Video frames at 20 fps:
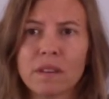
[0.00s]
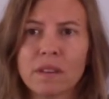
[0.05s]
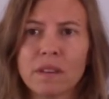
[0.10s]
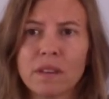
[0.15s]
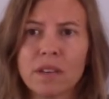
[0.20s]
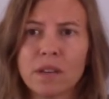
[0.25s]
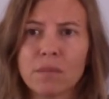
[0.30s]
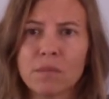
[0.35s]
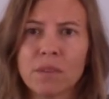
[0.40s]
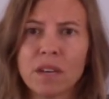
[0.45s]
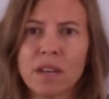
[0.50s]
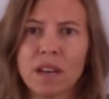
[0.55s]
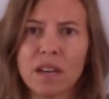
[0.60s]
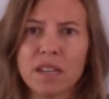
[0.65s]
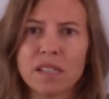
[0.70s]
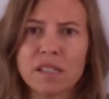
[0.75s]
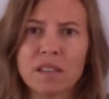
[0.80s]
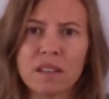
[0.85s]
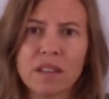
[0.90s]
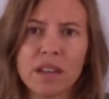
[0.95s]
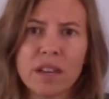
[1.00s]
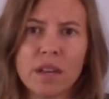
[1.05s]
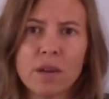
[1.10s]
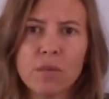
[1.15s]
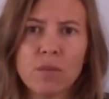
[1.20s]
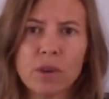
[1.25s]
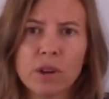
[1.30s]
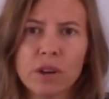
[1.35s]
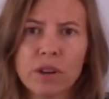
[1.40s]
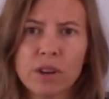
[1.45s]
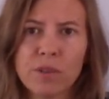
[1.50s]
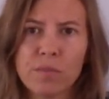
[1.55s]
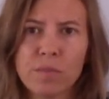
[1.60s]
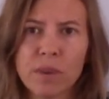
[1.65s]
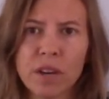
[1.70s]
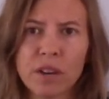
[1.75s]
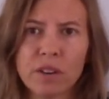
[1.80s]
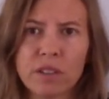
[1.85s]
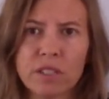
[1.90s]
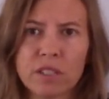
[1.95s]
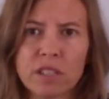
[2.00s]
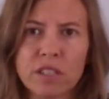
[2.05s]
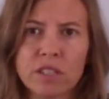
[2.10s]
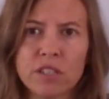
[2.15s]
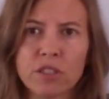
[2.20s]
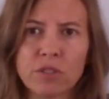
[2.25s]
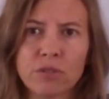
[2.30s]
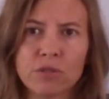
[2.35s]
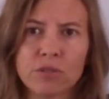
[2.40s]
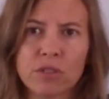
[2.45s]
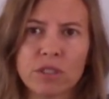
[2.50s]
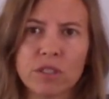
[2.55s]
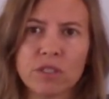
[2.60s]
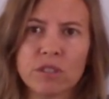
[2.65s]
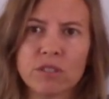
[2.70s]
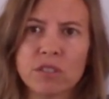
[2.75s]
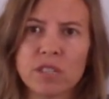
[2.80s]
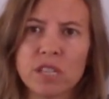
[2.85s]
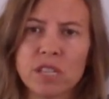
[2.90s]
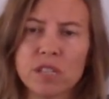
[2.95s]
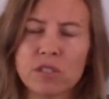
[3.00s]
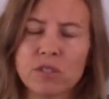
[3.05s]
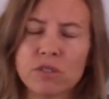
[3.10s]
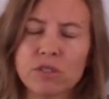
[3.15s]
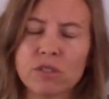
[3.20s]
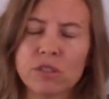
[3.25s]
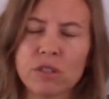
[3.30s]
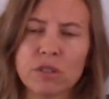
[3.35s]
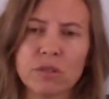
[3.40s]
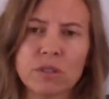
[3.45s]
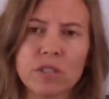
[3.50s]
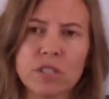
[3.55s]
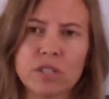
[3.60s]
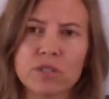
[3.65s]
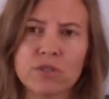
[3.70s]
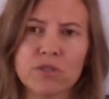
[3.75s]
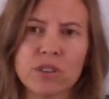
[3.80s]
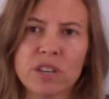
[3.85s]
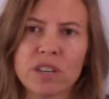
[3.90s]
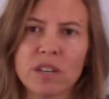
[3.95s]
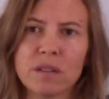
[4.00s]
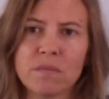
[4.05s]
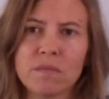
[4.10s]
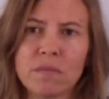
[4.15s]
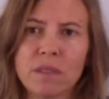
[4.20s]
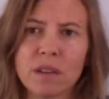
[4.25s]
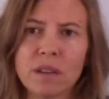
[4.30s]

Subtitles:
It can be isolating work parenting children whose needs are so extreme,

§ Action item
Every entry above needs to be printed again exactly, with its pictures left out.

§ Answer
Video frames at 20 fps:
[0.00s]
[0.05s]
[0.10s]
[0.15s]
[0.20s]
[0.25s]
[0.30s]
[0.35s]
[0.40s]
[0.45s]
[0.50s]
[0.55s]
[0.60s]
[0.65s]
[0.70s]
[0.75s]
[0.80s]
[0.85s]
[0.90s]
[0.95s]
[1.00s]
[1.05s]
[1.10s]
[1.15s]
[1.20s]
[1.25s]
[1.30s]
[1.35s]
[1.40s]
[1.45s]
[1.50s]
[1.55s]
[1.60s]
[1.65s]
[1.70s]
[1.75s]
[1.80s]
[1.85s]
[1.90s]
[1.95s]
[2.00s]
[2.05s]
[2.10s]
[2.15s]
[2.20s]
[2.25s]
[2.30s]
[2.35s]
[2.40s]
[2.45s]
[2.50s]
[2.55s]
[2.60s]
[2.65s]
[2.70s]
[2.75s]
[2.80s]
[2.85s]
[2.90s]
[2.95s]
[3.00s]
[3.05s]
[3.10s]
[3.15s]
[3.20s]
[3.25s]
[3.30s]
[3.35s]
[3.40s]
[3.45s]
[3.50s]
[3.55s]
[3.60s]
[3.65s]
[3.70s]
[3.75s]
[3.80s]
[3.85s]
[3.90s]
[3.95s]
[4.00s]
[4.05s]
[4.10s]
[4.15s]
[4.20s]
[4.25s]
[4.30s]

Subtitles:
It can be isolating work parenting children whose needs are so extreme,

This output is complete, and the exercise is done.